The Panel concludes therefore that, in addition to having registered the disputed domain name in bad faith, Respondent is also using the disputed domain name in bad faith.3
For the foregoing reasons, in accordance with paragraphs 4(i) of the Policy and 15 of the Rules, the Panel orders that the disputed domain name <keurigcouponcodes.net> be transferred to Complainant.
Jeffrey D. Steinhardt
Date: November 21, 2013
1 The Panel has undertaken limited research by visiting the website to which the disputed domain name routes, see WIPO Overview of WIPO Panel Views on Selected UDRP Questions (“WIPO Overview 2.0”), paragraph 4.5. The appearance of the website online is consistent with its appearance and content in the screen captures annexed to the Complaint.
2 Annexes submitted with the Complaint also support the allegation that the disputed domain name routes to pages with links routing to competitors of Complainant and to products unrelated to Complainant’s marks.
3 Complainant also contends that bad faith is established under paragraph 4(b)(iii) of the Policy: “Respondent’s activities are also prima facie evidence of conduct falling squarely within paragraph 4(b)(iii) of the Policy (i.e., disrupting the business of the Complainant), whether one uses the narrow or the broad interpretation of ‘disrupting the business of a competitor’ that has developed under existing UDRP panel decisions.”
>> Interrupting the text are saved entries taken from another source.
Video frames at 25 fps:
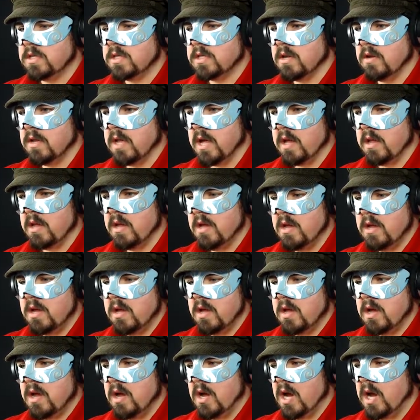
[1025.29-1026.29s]
So yeah,
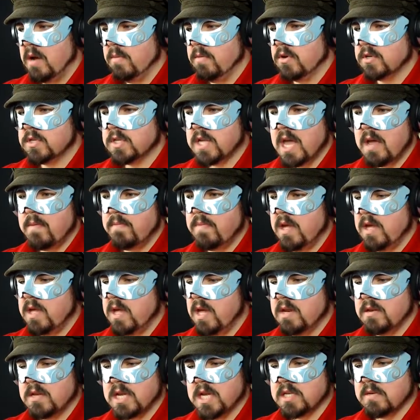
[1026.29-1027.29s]
unlost camping
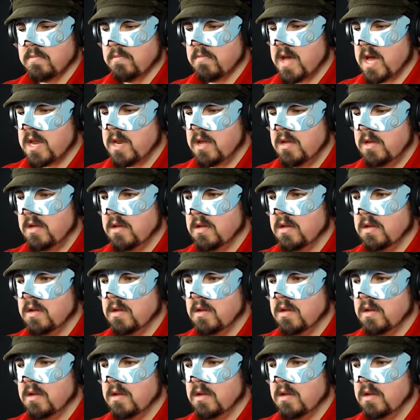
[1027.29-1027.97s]
kit, doesn't matter.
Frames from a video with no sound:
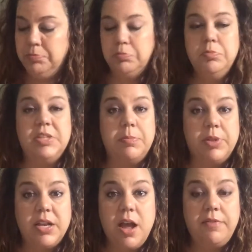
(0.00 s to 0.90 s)
Simple
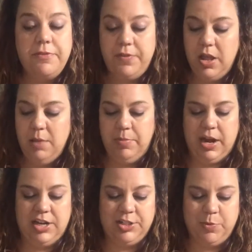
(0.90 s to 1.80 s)
enough, but
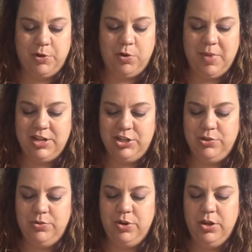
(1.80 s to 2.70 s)
I just want to remind
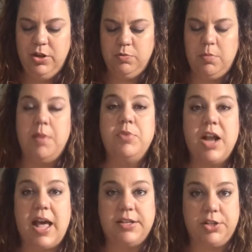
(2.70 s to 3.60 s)
you, remember to
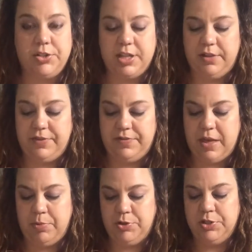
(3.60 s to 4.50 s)
ask yourself if
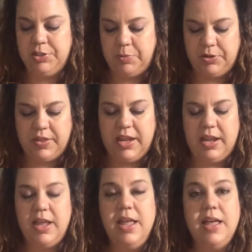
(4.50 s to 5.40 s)
that person's
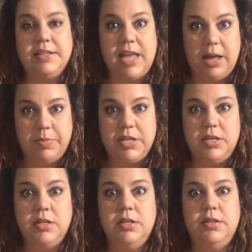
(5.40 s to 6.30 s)
birthday has
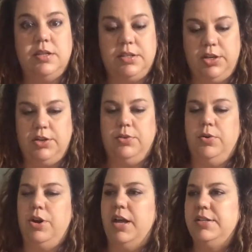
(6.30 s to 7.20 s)
happened this year or
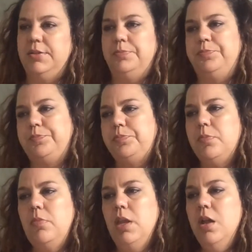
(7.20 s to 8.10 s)
not.
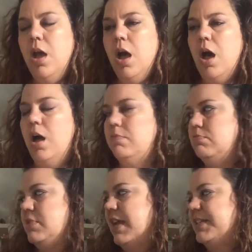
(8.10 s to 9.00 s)

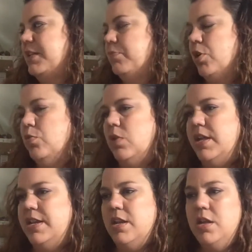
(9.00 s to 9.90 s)
Next in part
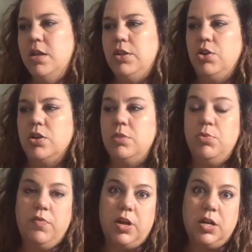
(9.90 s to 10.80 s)
one, you're going to
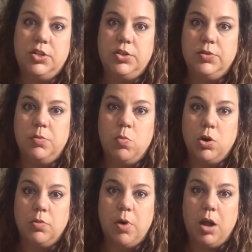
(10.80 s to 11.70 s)
move on to some
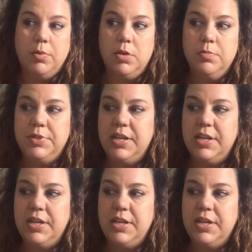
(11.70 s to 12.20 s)
word problems.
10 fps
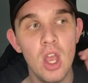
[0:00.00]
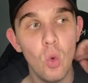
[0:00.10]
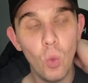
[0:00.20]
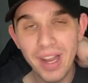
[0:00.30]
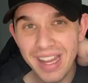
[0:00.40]

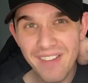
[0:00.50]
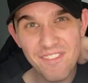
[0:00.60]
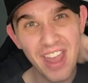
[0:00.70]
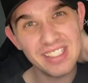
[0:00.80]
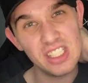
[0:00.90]
Winning
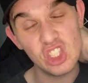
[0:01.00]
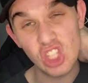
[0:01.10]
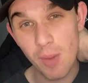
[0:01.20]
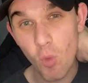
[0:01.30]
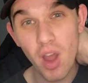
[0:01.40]
affects it
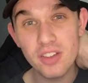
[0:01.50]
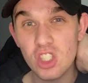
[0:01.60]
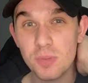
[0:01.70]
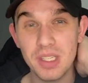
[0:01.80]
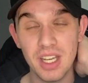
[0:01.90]
somewhat
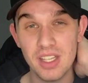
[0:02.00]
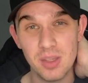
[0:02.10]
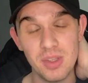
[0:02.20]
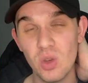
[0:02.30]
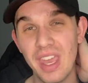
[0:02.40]
just because, I
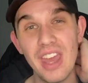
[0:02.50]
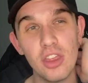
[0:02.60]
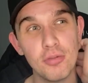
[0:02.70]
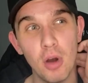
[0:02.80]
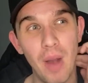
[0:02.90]
mean, you can't
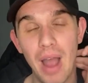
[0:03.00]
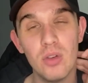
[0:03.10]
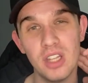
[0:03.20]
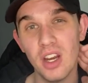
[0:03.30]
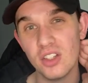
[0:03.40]
throw
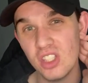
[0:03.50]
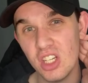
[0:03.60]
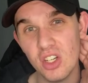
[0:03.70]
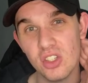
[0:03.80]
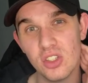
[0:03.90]
out Derek
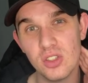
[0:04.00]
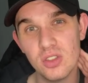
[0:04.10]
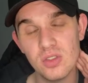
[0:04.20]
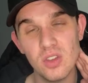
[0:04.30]
Jeter's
In light of the Panel’s finding that bad faith is established under paragraph 4(b)(iv), the Panel refrains from also making a finding of bad faith on the basis of Policy, paragraph 4(b)(iii). The plain language of the Policy suggests that a bad faith ruling under paragraph 4(b)(iii) should be grounded on a finding that the respondent registered the disputed domain name “primarily” for purposes of disrupting the business of a competitor; however, the Complaint does not address whether disruption was Respondent’s primary motive.